INPUT FOR THIS TASK:
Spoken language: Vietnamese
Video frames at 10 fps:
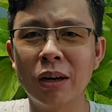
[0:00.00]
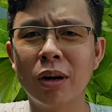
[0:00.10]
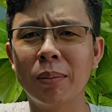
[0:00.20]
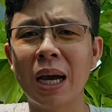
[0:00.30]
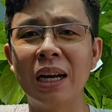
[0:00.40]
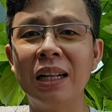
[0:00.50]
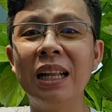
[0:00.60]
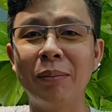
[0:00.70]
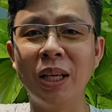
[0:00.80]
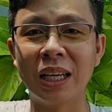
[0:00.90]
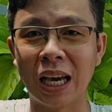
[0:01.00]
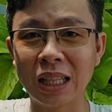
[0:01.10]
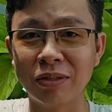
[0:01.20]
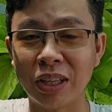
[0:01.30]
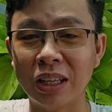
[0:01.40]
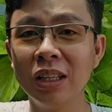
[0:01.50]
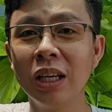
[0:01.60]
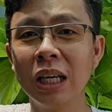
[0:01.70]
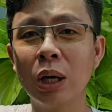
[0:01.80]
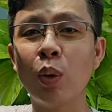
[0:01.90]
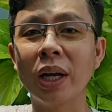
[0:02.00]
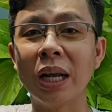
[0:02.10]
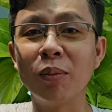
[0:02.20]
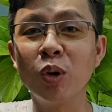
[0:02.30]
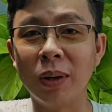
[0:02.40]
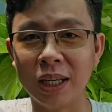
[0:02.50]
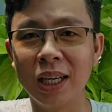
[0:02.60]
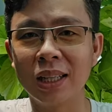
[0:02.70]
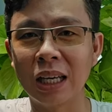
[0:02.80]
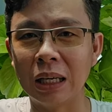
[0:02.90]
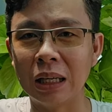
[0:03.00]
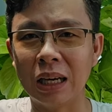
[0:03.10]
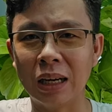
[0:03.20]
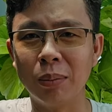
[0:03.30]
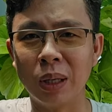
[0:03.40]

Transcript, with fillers: cái drama này để làm gì cả tại vì cái quan điểm của mình á thì à,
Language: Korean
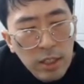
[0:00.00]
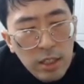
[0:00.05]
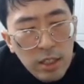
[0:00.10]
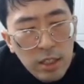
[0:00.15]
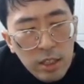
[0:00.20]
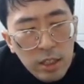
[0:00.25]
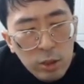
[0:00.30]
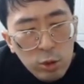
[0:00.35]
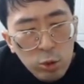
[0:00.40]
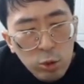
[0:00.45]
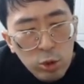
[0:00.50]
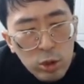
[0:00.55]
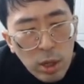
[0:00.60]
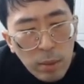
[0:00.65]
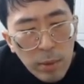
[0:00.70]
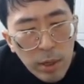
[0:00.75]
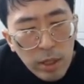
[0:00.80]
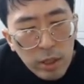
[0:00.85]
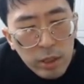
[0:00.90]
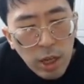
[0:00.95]
이걸 어떤
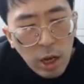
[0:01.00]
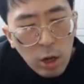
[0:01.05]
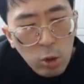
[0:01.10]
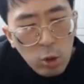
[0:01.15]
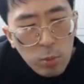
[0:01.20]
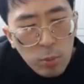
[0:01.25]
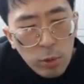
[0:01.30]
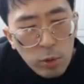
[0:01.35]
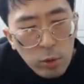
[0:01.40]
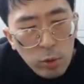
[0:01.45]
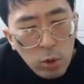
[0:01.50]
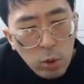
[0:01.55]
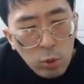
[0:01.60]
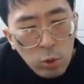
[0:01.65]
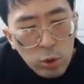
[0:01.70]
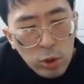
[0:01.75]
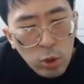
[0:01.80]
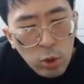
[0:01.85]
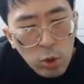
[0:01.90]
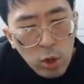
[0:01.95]
수냐면은 장고 모르고
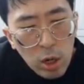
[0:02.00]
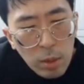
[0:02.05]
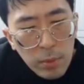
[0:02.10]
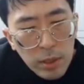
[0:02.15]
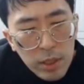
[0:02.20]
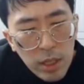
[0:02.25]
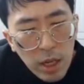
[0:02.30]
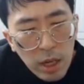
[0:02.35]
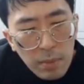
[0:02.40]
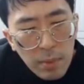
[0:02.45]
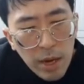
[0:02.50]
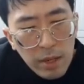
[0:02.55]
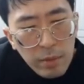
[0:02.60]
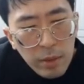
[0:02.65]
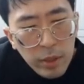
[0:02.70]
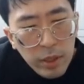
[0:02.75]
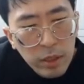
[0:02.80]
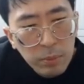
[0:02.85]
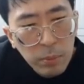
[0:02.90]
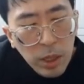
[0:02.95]
공이 올라오면 차가
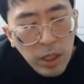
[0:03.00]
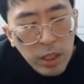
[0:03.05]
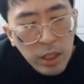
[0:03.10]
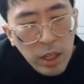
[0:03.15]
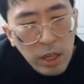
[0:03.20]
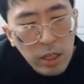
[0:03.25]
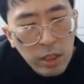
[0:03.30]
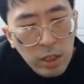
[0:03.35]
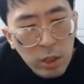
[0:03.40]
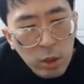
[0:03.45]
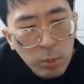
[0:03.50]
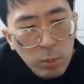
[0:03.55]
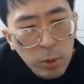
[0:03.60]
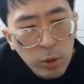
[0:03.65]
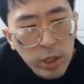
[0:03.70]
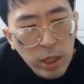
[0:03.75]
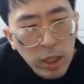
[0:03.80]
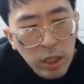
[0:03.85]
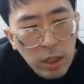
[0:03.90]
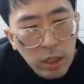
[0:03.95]
말을 먹, 겠다는 거네요.
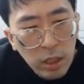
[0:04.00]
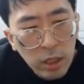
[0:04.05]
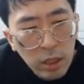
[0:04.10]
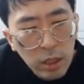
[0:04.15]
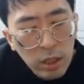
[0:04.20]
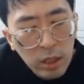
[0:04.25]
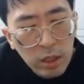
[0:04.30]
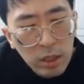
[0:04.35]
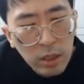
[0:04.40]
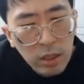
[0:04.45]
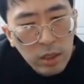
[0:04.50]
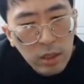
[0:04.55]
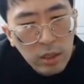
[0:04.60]
보장이니까.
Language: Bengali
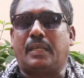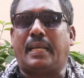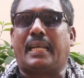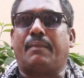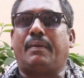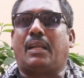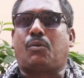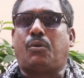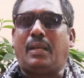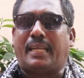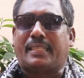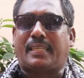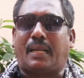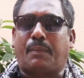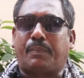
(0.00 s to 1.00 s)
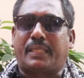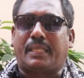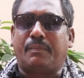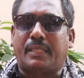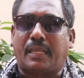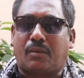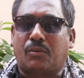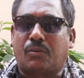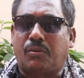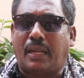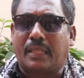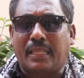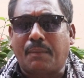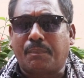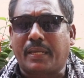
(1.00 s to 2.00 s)
একেবারে খোলা সারা পৃথিবীটা এখন
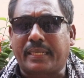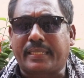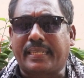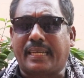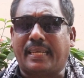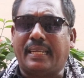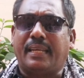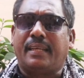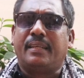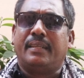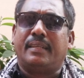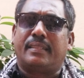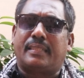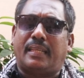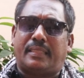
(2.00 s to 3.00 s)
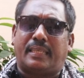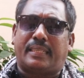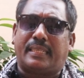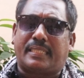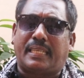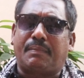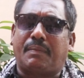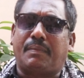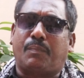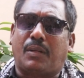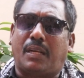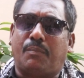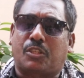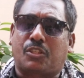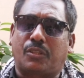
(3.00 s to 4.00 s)
খোলা তা আপনারা সেখানে তাদেরকে সেইভাবে
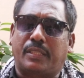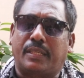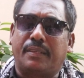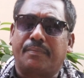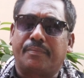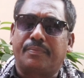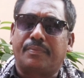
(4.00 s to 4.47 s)
পরামর্শ দিন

WHAT THE TASK ASKS: Write the records out again in full, exactly, and skip every picture.

THE ANSWER:
Spoken language: Vietnamese
Video frames at 10 fps:
[0:00.00]
[0:00.10]
[0:00.20]
[0:00.30]
[0:00.40]
[0:00.50]
[0:00.60]
[0:00.70]
[0:00.80]
[0:00.90]
[0:01.00]
[0:01.10]
[0:01.20]
[0:01.30]
[0:01.40]
[0:01.50]
[0:01.60]
[0:01.70]
[0:01.80]
[0:01.90]
[0:02.00]
[0:02.10]
[0:02.20]
[0:02.30]
[0:02.40]
[0:02.50]
[0:02.60]
[0:02.70]
[0:02.80]
[0:02.90]
[0:03.00]
[0:03.10]
[0:03.20]
[0:03.30]
[0:03.40]

Transcript, with fillers: cái drama này để làm gì cả tại vì cái quan điểm của mình á thì à,
Language: Korean
[0:00.00]
[0:00.05]
[0:00.10]
[0:00.15]
[0:00.20]
[0:00.25]
[0:00.30]
[0:00.35]
[0:00.40]
[0:00.45]
[0:00.50]
[0:00.55]
[0:00.60]
[0:00.65]
[0:00.70]
[0:00.75]
[0:00.80]
[0:00.85]
[0:00.90]
[0:00.95]
이걸 어떤
[0:01.00]
[0:01.05]
[0:01.10]
[0:01.15]
[0:01.20]
[0:01.25]
[0:01.30]
[0:01.35]
[0:01.40]
[0:01.45]
[0:01.50]
[0:01.55]
[0:01.60]
[0:01.65]
[0:01.70]
[0:01.75]
[0:01.80]
[0:01.85]
[0:01.90]
[0:01.95]
수냐면은 장고 모르고
[0:02.00]
[0:02.05]
[0:02.10]
[0:02.15]
[0:02.20]
[0:02.25]
[0:02.30]
[0:02.35]
[0:02.40]
[0:02.45]
[0:02.50]
[0:02.55]
[0:02.60]
[0:02.65]
[0:02.70]
[0:02.75]
[0:02.80]
[0:02.85]
[0:02.90]
[0:02.95]
공이 올라오면 차가
[0:03.00]
[0:03.05]
[0:03.10]
[0:03.15]
[0:03.20]
[0:03.25]
[0:03.30]
[0:03.35]
[0:03.40]
[0:03.45]
[0:03.50]
[0:03.55]
[0:03.60]
[0:03.65]
[0:03.70]
[0:03.75]
[0:03.80]
[0:03.85]
[0:03.90]
[0:03.95]
말을 먹, 겠다는 거네요.
[0:04.00]
[0:04.05]
[0:04.10]
[0:04.15]
[0:04.20]
[0:04.25]
[0:04.30]
[0:04.35]
[0:04.40]
[0:04.45]
[0:04.50]
[0:04.55]
[0:04.60]
보장이니까.
Language: Bengali
(0.00 s to 1.00 s)
(1.00 s to 2.00 s)
একেবারে খোলা সারা পৃথিবীটা এখন
(2.00 s to 3.00 s)
(3.00 s to 4.00 s)
খোলা তা আপনারা সেখানে তাদেরকে সেইভাবে
(4.00 s to 4.47 s)
পরামর্শ দিন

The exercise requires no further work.